YOUR TASK ▸ Your response should consist of the entries below, reproduced exactly and without their images.
== Segment start ==
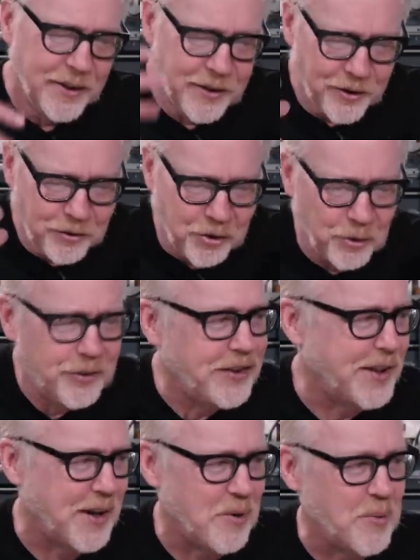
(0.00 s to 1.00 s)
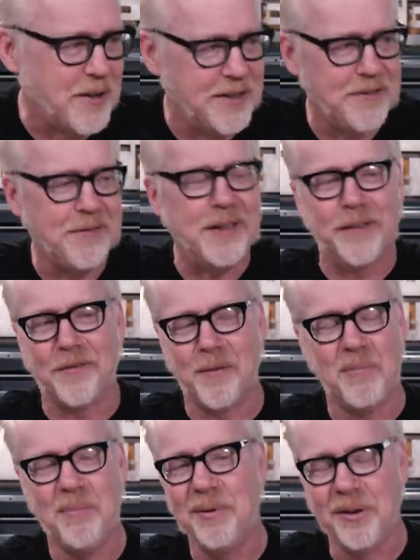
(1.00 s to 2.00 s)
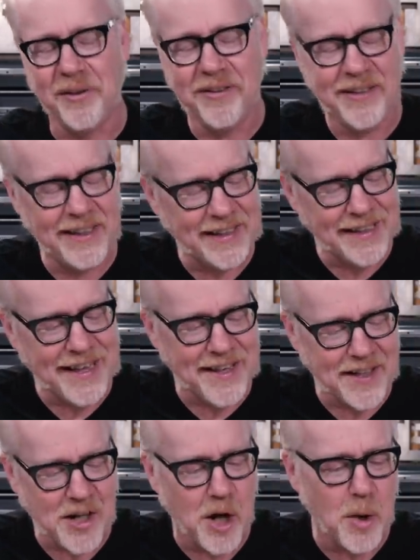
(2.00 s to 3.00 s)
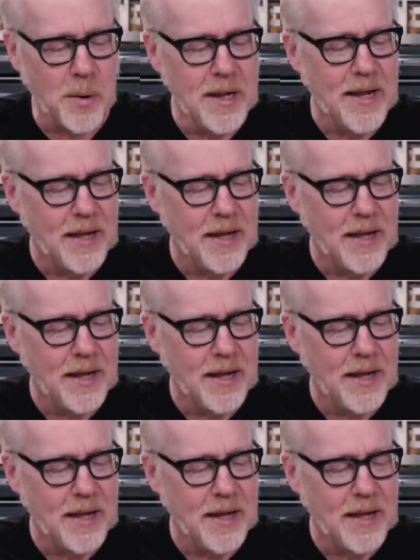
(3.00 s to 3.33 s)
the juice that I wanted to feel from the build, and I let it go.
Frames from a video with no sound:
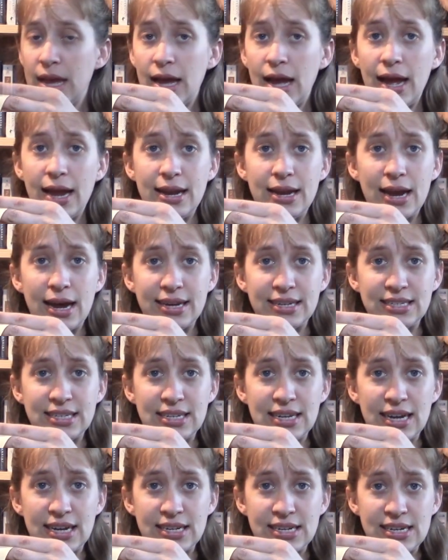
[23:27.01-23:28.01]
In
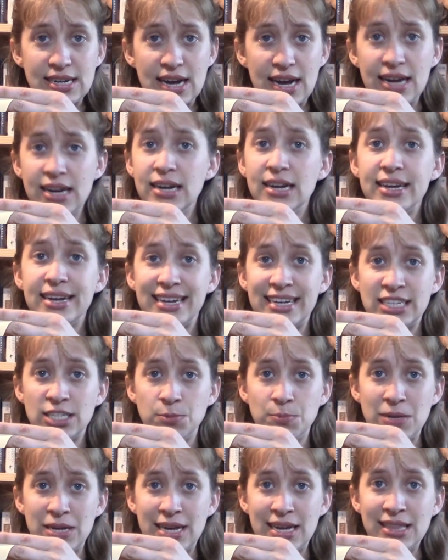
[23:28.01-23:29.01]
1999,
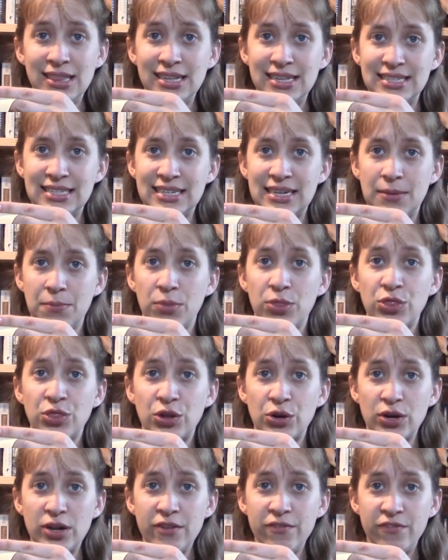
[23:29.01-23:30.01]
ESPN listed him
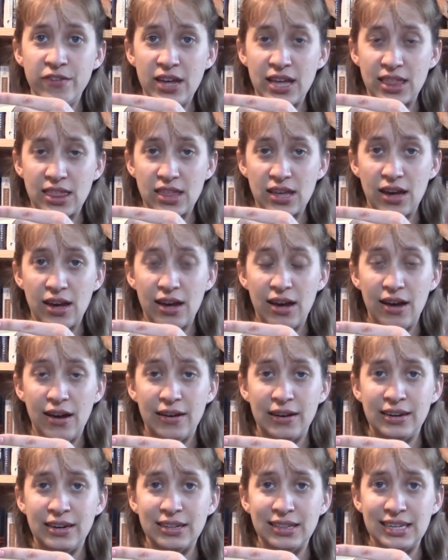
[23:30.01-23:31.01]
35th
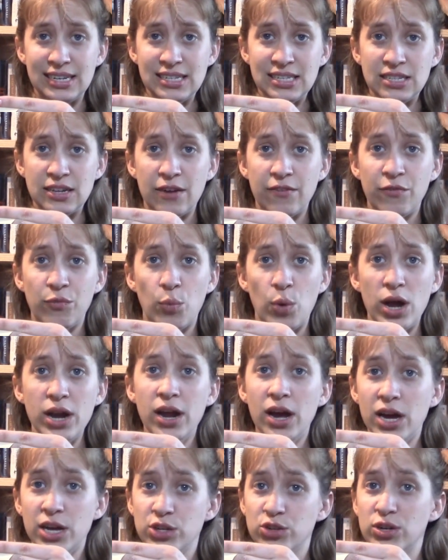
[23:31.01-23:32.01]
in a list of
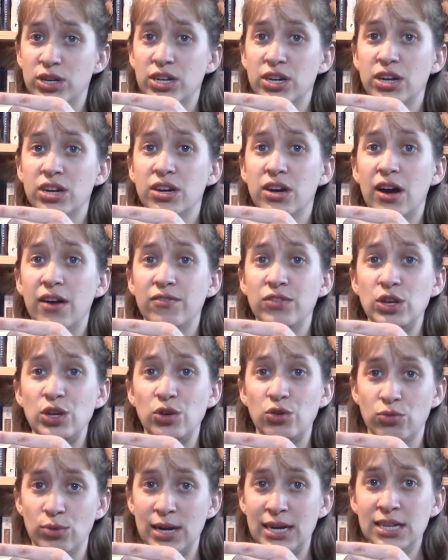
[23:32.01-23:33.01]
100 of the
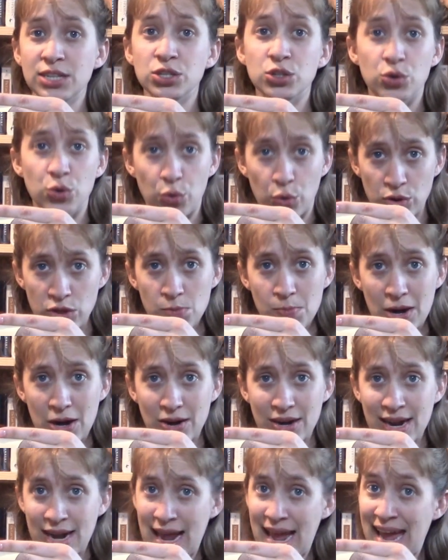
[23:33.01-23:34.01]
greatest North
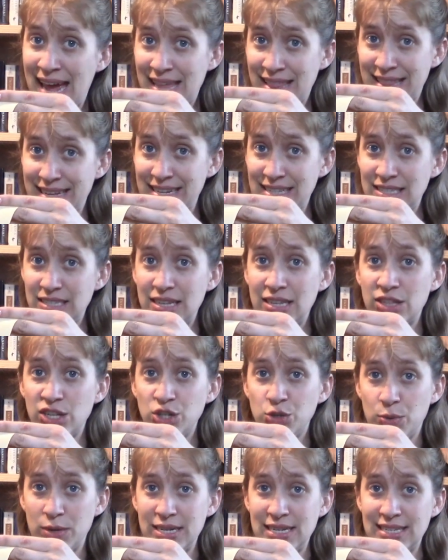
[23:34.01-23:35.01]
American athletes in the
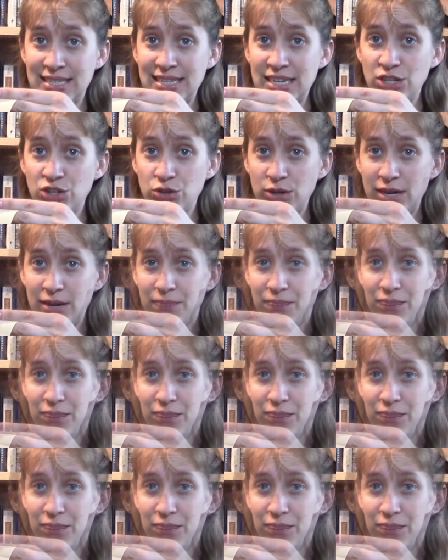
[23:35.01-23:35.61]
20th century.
== Segment end ==
FINAL ANSWER ▸
(0.00 s to 1.00 s)
(1.00 s to 2.00 s)
(2.00 s to 3.00 s)
(3.00 s to 3.33 s)
the juice that I wanted to feel from the build, and I let it go.
Frames from a video with no sound:
[23:27.01-23:28.01]
In
[23:28.01-23:29.01]
1999,
[23:29.01-23:30.01]
ESPN listed him
[23:30.01-23:31.01]
35th
[23:31.01-23:32.01]
in a list of
[23:32.01-23:33.01]
100 of the
[23:33.01-23:34.01]
greatest North
[23:34.01-23:35.01]
American athletes in the
[23:35.01-23:35.61]
20th century.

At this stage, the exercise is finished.